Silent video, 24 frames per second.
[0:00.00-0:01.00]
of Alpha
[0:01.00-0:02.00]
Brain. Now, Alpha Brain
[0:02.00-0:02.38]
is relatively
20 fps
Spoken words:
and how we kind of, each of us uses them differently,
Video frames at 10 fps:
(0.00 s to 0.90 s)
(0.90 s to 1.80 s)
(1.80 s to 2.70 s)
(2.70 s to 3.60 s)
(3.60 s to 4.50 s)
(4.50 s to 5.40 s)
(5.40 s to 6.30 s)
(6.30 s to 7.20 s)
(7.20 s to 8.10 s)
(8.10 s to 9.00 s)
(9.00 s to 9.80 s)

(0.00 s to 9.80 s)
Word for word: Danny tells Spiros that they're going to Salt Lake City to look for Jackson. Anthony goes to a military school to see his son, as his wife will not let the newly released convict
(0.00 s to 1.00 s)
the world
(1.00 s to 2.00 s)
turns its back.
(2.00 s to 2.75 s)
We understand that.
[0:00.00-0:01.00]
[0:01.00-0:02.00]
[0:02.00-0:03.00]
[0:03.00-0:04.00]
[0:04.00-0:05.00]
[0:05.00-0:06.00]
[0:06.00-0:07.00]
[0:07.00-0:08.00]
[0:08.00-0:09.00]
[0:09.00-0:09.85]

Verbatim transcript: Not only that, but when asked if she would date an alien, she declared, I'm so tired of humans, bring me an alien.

YOUR OBJECTIVE: Everything from the line containing "[0:03.00-0:04.00]" to the end of the data above should be quoted exactly, please, both ends included, and nothing outside that span.

REPLY TO THE TASK:
[0:03.00-0:04.00]
[0:04.00-0:05.00]
[0:05.00-0:06.00]
[0:06.00-0:07.00]
[0:07.00-0:08.00]
[0:08.00-0:09.00]
[0:09.00-0:09.85]

Verbatim transcript: Not only that, but when asked if she would date an alien, she declared, I'm so tired of humans, bring me an alien.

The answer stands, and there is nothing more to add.